Interacting with datasets

Basic usage

For starting code samples, please see Python recipes.

Typing of dataframes

Applies when reading a dataframe.

By default, the data frame is created without explicit typing. This means that we let Pandas “guess” the proper Pandas type for each column. The main advantage of this approach is that even if your dataset only contains “string” column (which is the default on a newly imported dataset) , if the column actually contains numbers, a proper numerical type will be used.

If you pass infer_with_pandas=False as option to get_dataframe(), the exact dataset types will be passed to Pandas. Note that if your dataset contains invalid values, the whole get_dataframe call will fail.

Chunked reading and writing with Pandas

When using Dataset.get_dataframe(), the whole dataset (or selected partitions) are read into a single Pandas dataframe, which must fit in RAM on the DSS server.

This is sometimes inconvenient and DSS provides a way to do this by chunks:

mydataset = Dataset("myname")

for df in mydataset.iter_dataframes(chunksize=10000):
        # df is a dataframe of at least 10K rows.

By doing this, you only need to load a few thousands of rows at a time.

Writing in a dataset can also be made by chunks of dataframes. For that, you need to obtain a writer:

inp = Dataset("input")
out = Dataset("output")

with out.get_writer() as writer:

        for df in inp.iter_dataframes():
                # Process the df dataframe ...

                # Write the processed dataframe
                writer.write_dataframe(df)

Note

When using chunked writing, you cannot set the schema for each chunk, you cannot use Dataset.write_with_schema.

Instead, you should set the schema first on the dataset object, using Dataset.write_schema_from_dataframe(first_output_dataframe)

Encoding

When dealing with both dataframes and row-by-row iteration, you must pay attention to str/unicode and encoding issues

  • DSS provides dataframes where the string content is utf-8 encoded str
  • When writing dataframes, DSS expects utf-8 encoded str
  • Per-line iterators provide string content as unicode objects
  • Per-line writers expect unicode objects.

For example, if you read from a dataframe but write row-by-row, you must decode your str into Unicode object

Sampling

All calls to iterate the dataset (get_dataframe, iter_dataframes, iter_rows and iter_tuples) take several arguments to set sampling.

Sampling lets you only retrieve a selection of the rows of the input dataset.

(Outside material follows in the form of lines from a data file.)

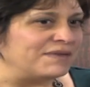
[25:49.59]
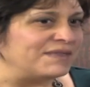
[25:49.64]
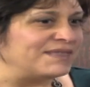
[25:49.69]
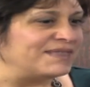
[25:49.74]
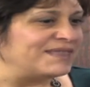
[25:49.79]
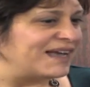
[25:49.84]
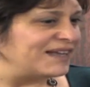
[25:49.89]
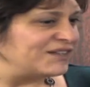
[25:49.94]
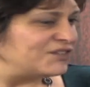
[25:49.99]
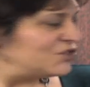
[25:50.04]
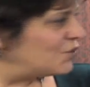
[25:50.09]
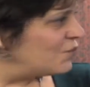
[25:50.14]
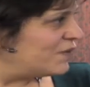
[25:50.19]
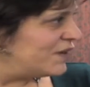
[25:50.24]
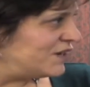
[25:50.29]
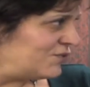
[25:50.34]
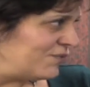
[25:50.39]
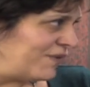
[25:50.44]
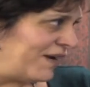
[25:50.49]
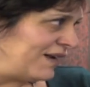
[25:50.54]
that's
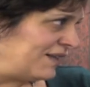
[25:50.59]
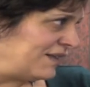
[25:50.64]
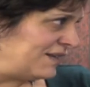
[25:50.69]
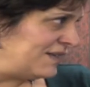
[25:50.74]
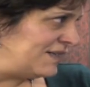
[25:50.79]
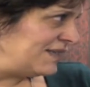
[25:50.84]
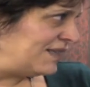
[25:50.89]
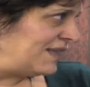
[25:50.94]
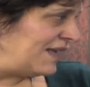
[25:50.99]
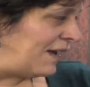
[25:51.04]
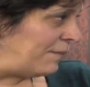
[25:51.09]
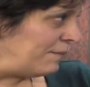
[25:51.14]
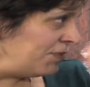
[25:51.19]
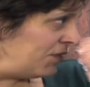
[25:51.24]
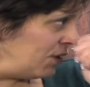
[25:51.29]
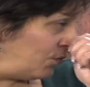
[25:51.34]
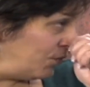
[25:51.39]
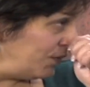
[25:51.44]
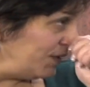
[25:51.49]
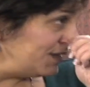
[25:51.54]
going directly to them.
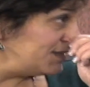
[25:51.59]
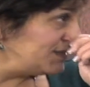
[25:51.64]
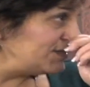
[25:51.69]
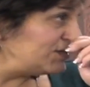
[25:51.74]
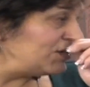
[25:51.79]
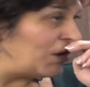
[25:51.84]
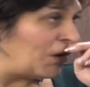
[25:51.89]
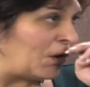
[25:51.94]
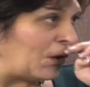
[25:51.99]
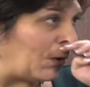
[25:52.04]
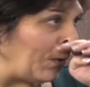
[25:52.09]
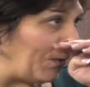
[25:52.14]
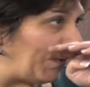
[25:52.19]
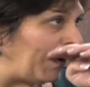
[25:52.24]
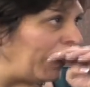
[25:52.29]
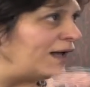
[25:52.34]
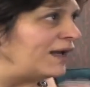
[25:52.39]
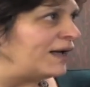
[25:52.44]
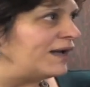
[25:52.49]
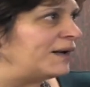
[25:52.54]
There is
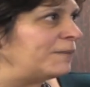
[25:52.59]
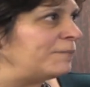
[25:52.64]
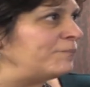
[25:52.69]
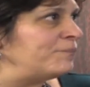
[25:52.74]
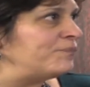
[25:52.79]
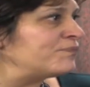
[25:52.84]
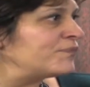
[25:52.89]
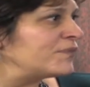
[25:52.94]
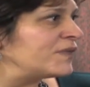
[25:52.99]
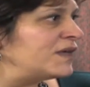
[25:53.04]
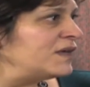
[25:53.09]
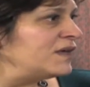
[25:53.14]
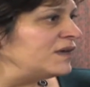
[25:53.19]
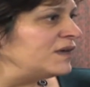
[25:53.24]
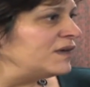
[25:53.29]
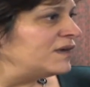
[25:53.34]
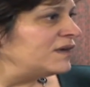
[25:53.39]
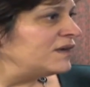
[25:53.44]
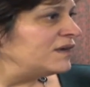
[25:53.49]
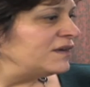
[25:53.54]
no,
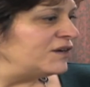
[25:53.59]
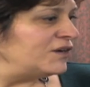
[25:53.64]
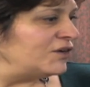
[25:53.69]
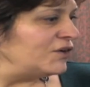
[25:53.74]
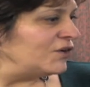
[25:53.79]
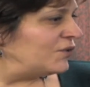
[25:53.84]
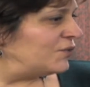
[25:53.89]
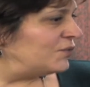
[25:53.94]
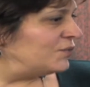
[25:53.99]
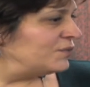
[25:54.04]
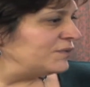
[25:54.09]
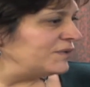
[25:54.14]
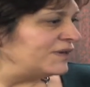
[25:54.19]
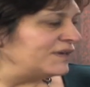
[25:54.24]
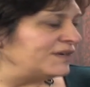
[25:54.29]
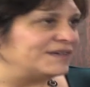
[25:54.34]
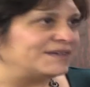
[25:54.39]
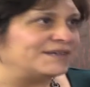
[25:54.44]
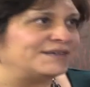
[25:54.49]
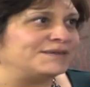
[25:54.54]

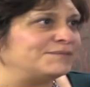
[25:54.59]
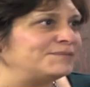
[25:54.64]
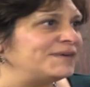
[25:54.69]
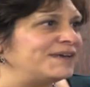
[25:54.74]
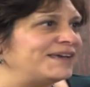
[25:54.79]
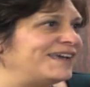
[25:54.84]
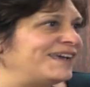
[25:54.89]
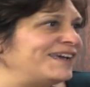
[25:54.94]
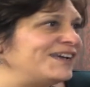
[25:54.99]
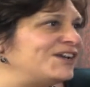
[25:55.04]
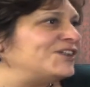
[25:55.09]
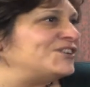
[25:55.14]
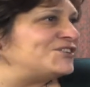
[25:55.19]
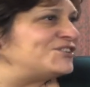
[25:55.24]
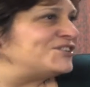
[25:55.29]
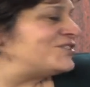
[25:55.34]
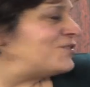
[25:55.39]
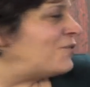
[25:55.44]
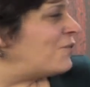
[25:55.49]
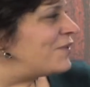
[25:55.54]
it's
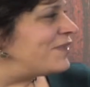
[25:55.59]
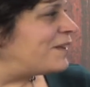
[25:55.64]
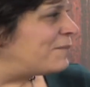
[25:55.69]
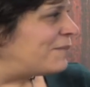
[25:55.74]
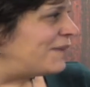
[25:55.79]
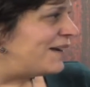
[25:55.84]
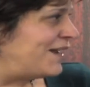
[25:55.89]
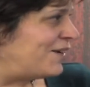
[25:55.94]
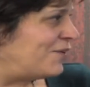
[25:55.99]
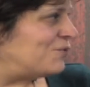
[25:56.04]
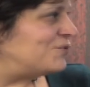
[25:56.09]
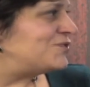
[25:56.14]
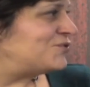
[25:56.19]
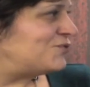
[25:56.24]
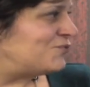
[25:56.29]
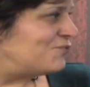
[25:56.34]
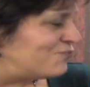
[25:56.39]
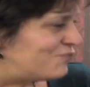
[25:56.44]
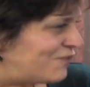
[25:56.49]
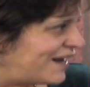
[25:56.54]
just all that money goes
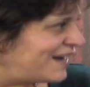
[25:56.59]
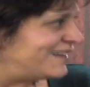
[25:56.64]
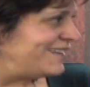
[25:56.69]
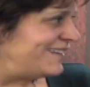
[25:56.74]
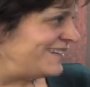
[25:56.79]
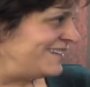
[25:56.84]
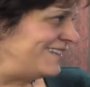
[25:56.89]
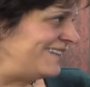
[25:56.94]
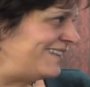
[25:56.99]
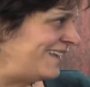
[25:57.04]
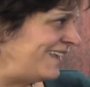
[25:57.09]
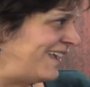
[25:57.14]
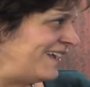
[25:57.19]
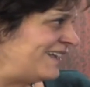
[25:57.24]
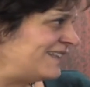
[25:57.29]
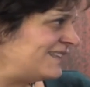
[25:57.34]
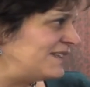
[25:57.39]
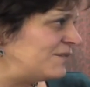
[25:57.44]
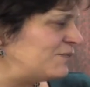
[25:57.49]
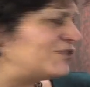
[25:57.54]
directly to the
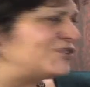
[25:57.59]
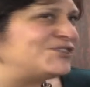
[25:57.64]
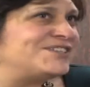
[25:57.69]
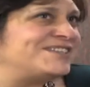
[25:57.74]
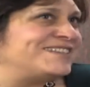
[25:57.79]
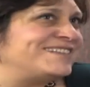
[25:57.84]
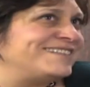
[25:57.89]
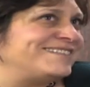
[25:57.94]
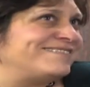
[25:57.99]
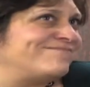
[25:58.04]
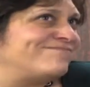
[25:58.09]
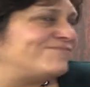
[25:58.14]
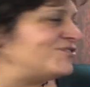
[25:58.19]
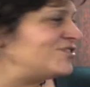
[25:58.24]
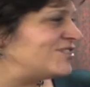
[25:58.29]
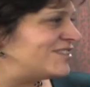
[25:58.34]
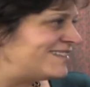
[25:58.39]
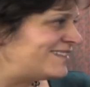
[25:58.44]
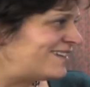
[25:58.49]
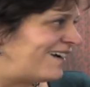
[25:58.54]
kids, which is
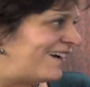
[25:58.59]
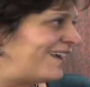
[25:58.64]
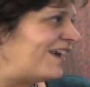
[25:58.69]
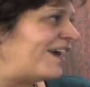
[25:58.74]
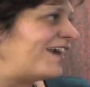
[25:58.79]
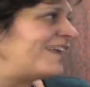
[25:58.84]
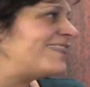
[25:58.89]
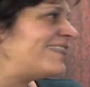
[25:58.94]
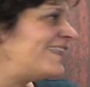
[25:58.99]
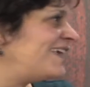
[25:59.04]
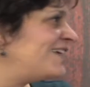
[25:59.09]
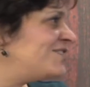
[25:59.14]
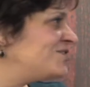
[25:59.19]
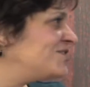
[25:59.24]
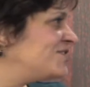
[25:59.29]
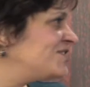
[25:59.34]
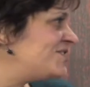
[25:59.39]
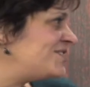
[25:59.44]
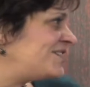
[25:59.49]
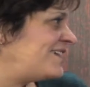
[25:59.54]
just I think
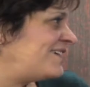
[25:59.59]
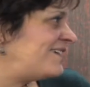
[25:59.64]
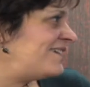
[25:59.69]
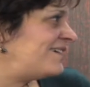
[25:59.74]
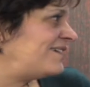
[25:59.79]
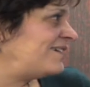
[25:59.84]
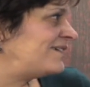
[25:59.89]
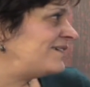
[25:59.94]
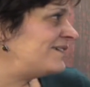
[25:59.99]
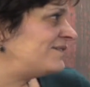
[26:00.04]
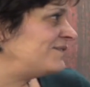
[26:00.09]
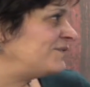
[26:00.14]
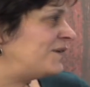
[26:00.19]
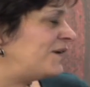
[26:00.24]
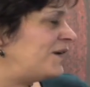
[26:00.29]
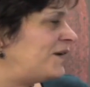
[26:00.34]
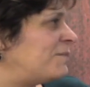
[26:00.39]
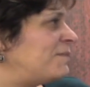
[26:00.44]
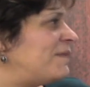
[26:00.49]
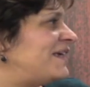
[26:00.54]
such
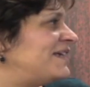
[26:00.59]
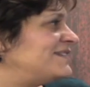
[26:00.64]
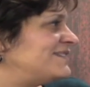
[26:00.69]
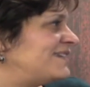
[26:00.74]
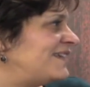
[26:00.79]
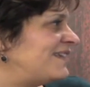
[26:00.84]
an amazing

It’s often useful when using Pandas if your dataset does not fit in RAM.

For more information about sampling methods, please see Sampling.

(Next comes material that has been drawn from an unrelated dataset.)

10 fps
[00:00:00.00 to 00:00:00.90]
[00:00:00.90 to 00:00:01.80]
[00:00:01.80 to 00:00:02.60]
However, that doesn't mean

The sampling argument takes the following values.

random

Returns a random sample of the dataset. Additional arguments:

  • ratio=X: ratio (between 0 and 1) to select.
  • OR: limit=X: number of rows to read.

random-column

Return a column-based random sample. Additional arguments:

  • sampling_column: column to use for sampling
  • ratio=X: ratio (between 0 and 1) to select

Examples

# Get a Dataframe over the first 3K rows
dataset.get_dataframe(sampling='head', limit=3000)

# Iterate over a random 10% sample
dataset.iter_tuples(sampling='random', ratio=0.1)

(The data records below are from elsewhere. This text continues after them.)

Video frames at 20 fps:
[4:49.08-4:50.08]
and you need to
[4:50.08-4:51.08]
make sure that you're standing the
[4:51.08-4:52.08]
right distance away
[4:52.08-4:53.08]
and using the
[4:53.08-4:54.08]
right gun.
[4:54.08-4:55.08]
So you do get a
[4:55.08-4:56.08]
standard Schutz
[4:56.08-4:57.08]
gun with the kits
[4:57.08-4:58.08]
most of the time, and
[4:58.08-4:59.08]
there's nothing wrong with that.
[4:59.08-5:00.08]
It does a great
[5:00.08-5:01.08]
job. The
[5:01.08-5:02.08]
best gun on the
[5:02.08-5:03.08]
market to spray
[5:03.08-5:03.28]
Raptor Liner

# Iterate over 27% of the values of column 'user_id'
dataset.iter_tuples(sampling='random-column', sampling_column='user_id', ratio=0.27)

# Get a chunked stream of dataframes over 100K randomly selected rows
dataset.iter_dataframes(sampling='random', limit=100000)

Getting a dataset as raw bytes

In addition to retrieving a dataset as Pandas Dataframes or iterator, you can also ask DSS for a streamed export, as formatted data.

Data can be exported by DSS in various formats: CSV, Excel, Avro, …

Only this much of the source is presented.